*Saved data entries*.
++++++++++++++++++++
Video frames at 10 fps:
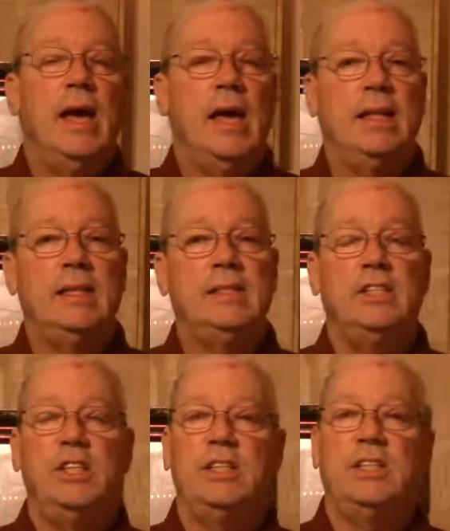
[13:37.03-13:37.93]
And
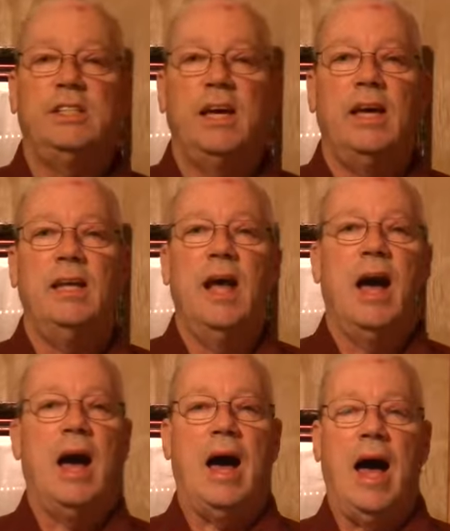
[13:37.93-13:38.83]
listen, Jesus said,
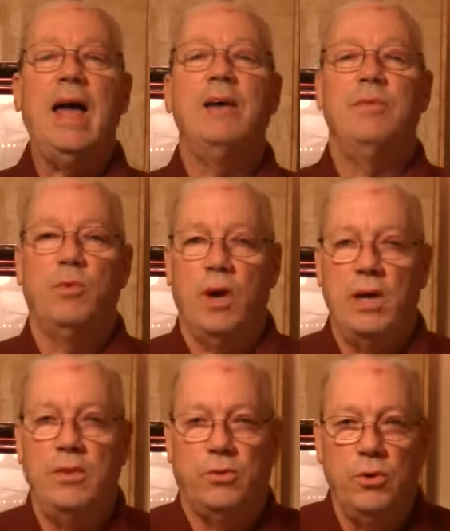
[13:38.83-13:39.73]
I am the
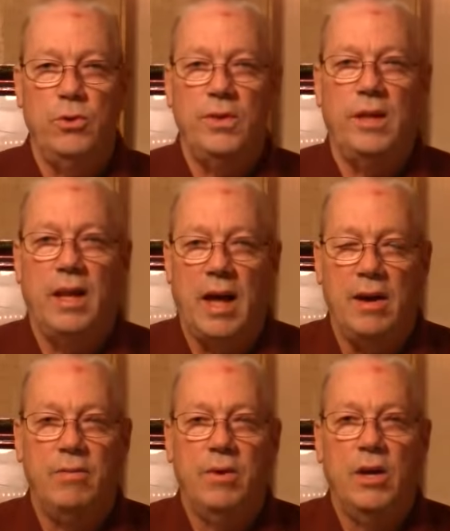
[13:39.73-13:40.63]
way, the truth, and the life.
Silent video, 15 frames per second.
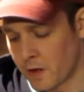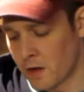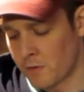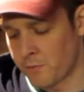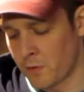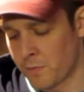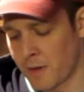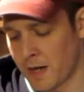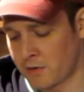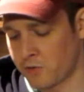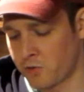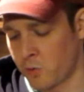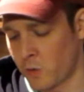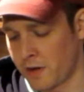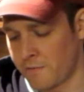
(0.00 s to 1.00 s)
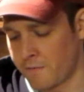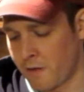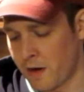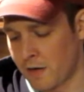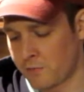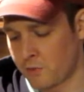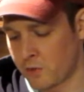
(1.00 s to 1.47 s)
for a box of
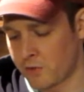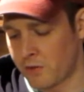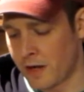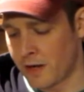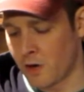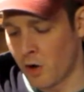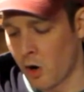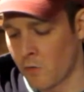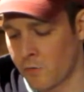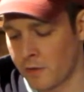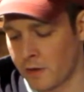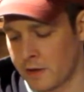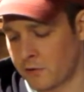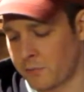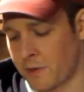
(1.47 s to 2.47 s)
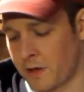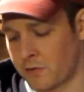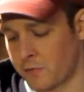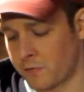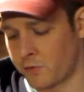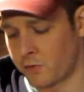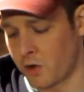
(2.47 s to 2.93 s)
25. So it's not an overly
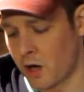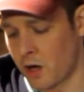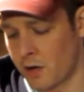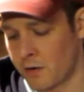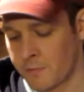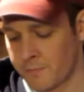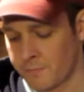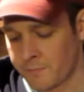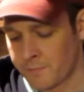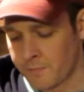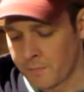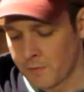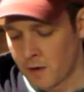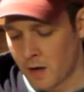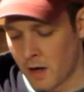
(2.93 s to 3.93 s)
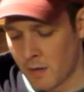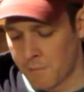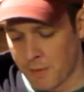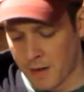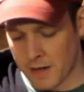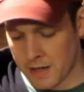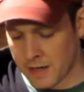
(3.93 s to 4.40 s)
expensive cigar.
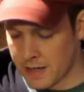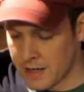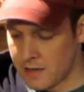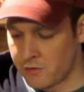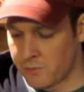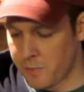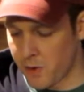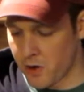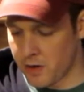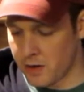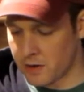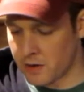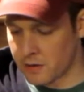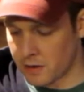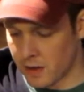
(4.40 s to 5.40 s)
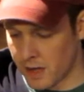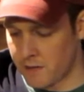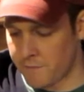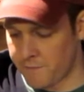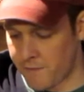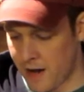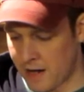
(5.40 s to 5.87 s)
But it is burning kind
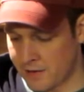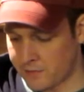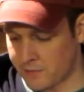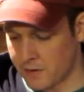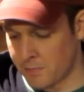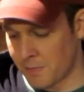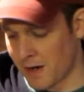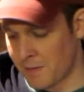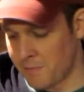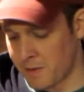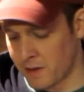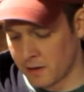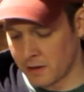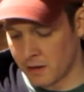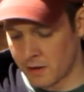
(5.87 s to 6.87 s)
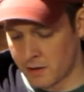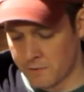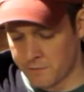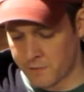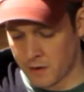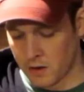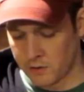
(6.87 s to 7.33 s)
of fast. It might be a little
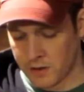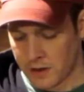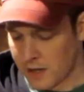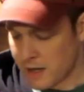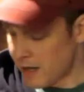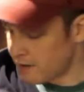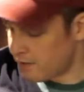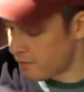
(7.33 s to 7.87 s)
underfilled. And it's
++++++++++++++++++++
*ASSIGNMENT*. Copy exactly the lines from the line containing "(4.40 s to 5.40 s)" through the last line of the records above, both included, and leave out any pictures.

*TASK ANSWER*.
(4.40 s to 5.40 s)
(5.40 s to 5.87 s)
But it is burning kind
(5.87 s to 6.87 s)
(6.87 s to 7.33 s)
of fast. It might be a little
(7.33 s to 7.87 s)
underfilled. And it's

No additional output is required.